Print the entire listing below word for word, excluding its pictures.

____________________

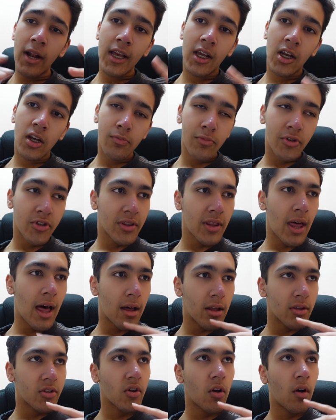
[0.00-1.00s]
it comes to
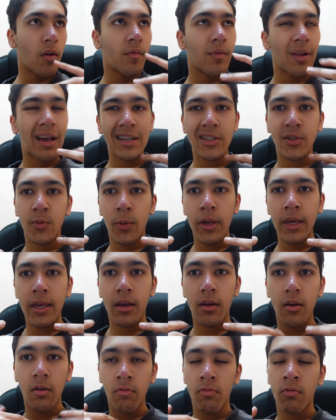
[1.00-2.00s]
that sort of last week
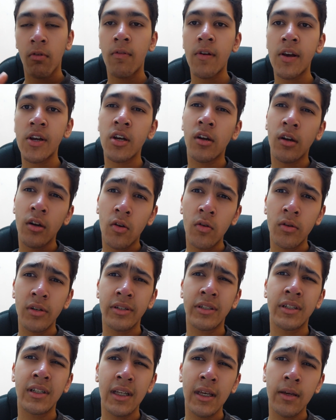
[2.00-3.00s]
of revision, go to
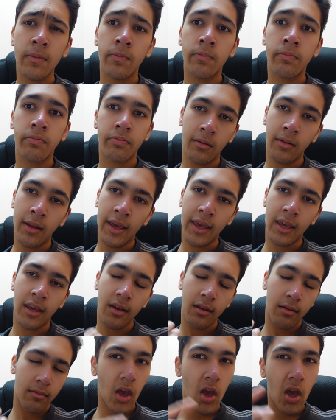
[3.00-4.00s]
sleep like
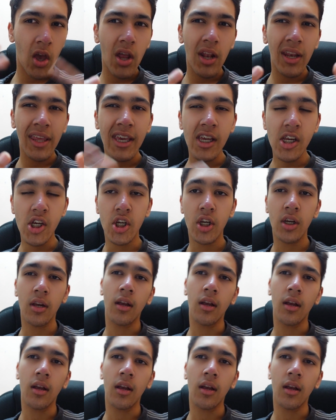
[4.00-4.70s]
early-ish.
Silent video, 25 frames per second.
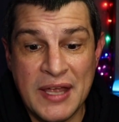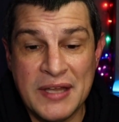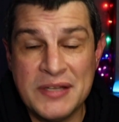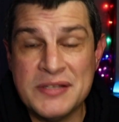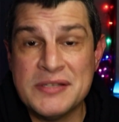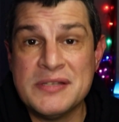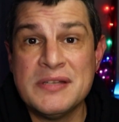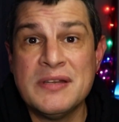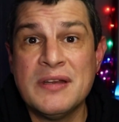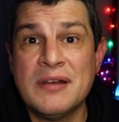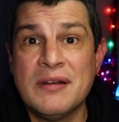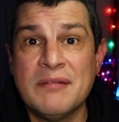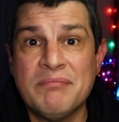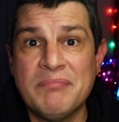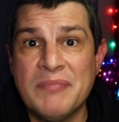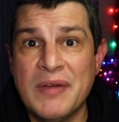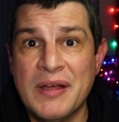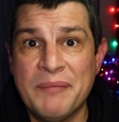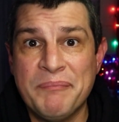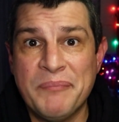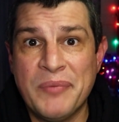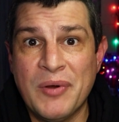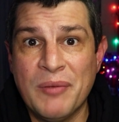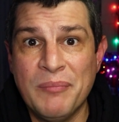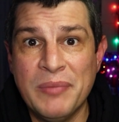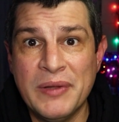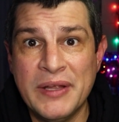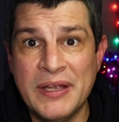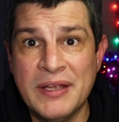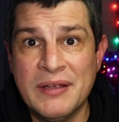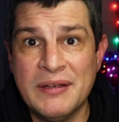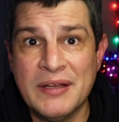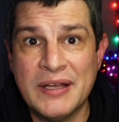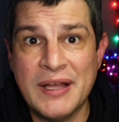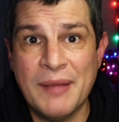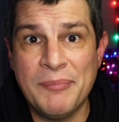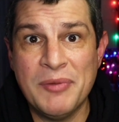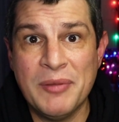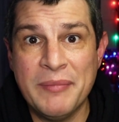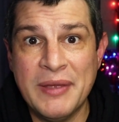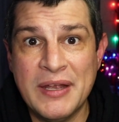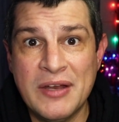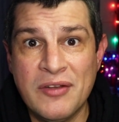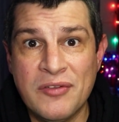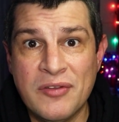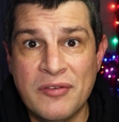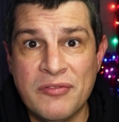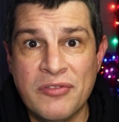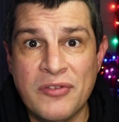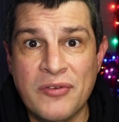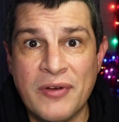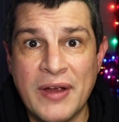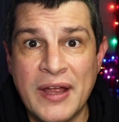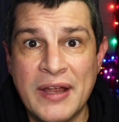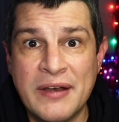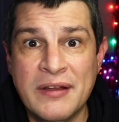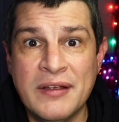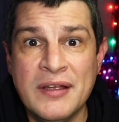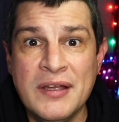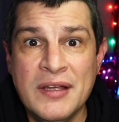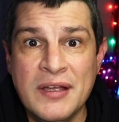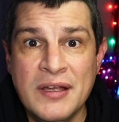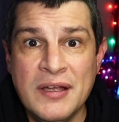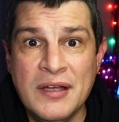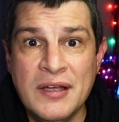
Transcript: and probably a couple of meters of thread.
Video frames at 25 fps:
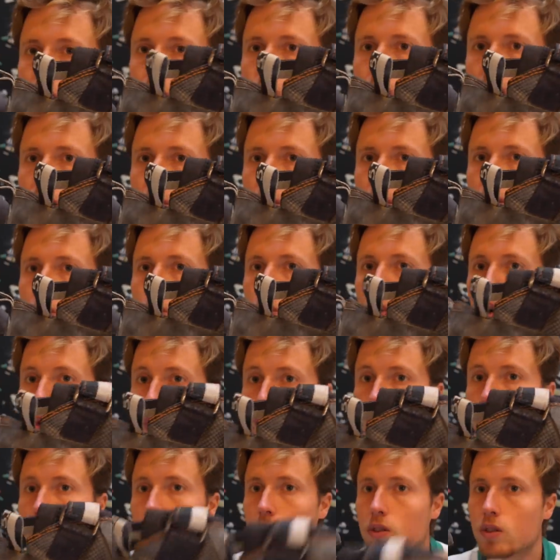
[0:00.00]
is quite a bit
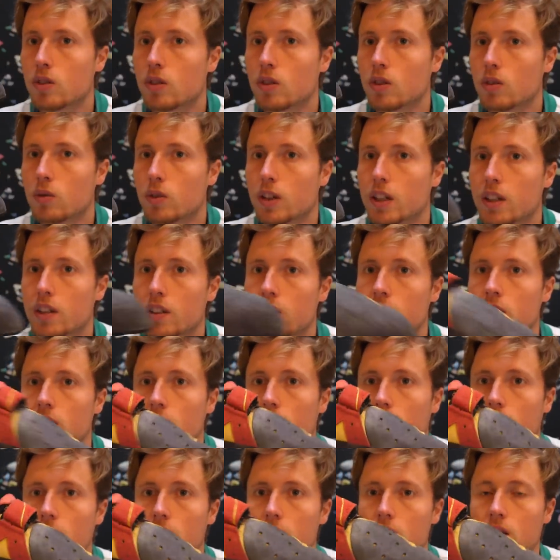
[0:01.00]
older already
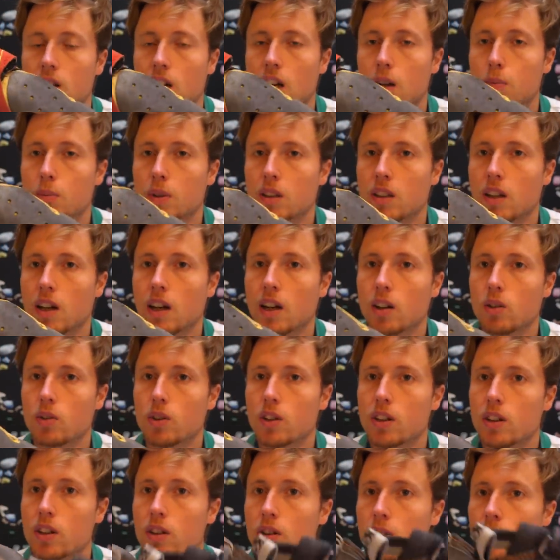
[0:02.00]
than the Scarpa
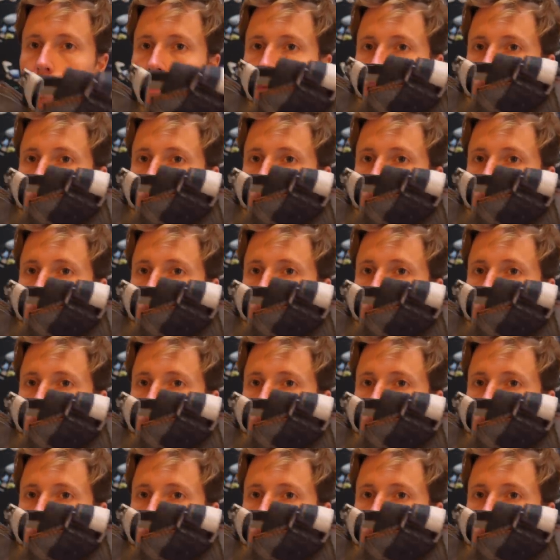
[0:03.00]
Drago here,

____________________

**RESPONSE BOX:**
[0.00-1.00s]
it comes to
[1.00-2.00s]
that sort of last week
[2.00-3.00s]
of revision, go to
[3.00-4.00s]
sleep like
[4.00-4.70s]
early-ish.
Silent video, 25 frames per second.
Transcript: and probably a couple of meters of thread.
Video frames at 25 fps:
[0:00.00]
is quite a bit
[0:01.00]
older already
[0:02.00]
than the Scarpa
[0:03.00]
Drago here,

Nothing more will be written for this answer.